Work item:
Could you transcribe the records below exactly, leaving out every picture?

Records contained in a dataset
-.-.-

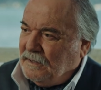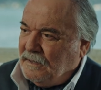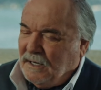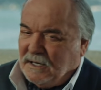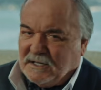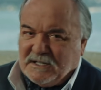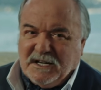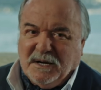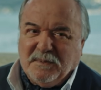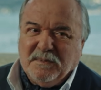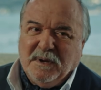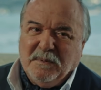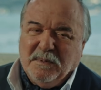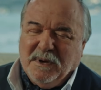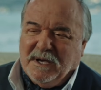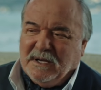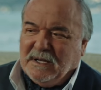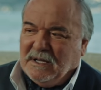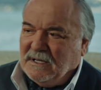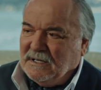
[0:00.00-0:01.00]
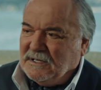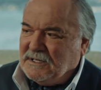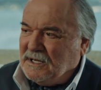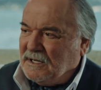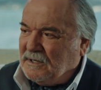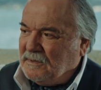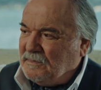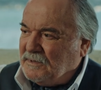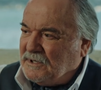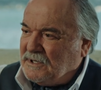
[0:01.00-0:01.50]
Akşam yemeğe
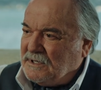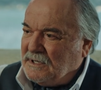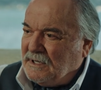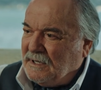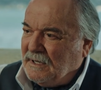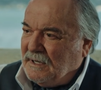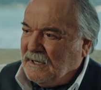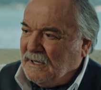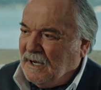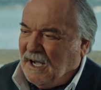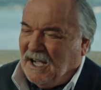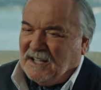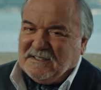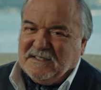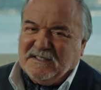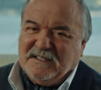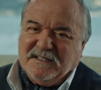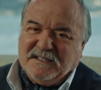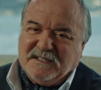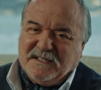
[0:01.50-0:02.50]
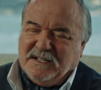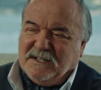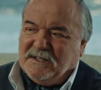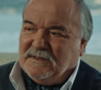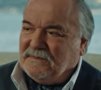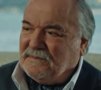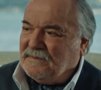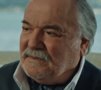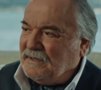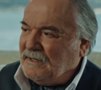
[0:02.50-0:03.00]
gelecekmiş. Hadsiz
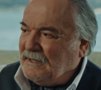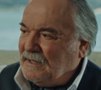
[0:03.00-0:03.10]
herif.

-.-.-

Written answer:
[0:00.00-0:01.00]
[0:01.00-0:01.50]
Akşam yemeğe
[0:01.50-0:02.50]
[0:02.50-0:03.00]
gelecekmiş. Hadsiz
[0:03.00-0:03.10]
herif.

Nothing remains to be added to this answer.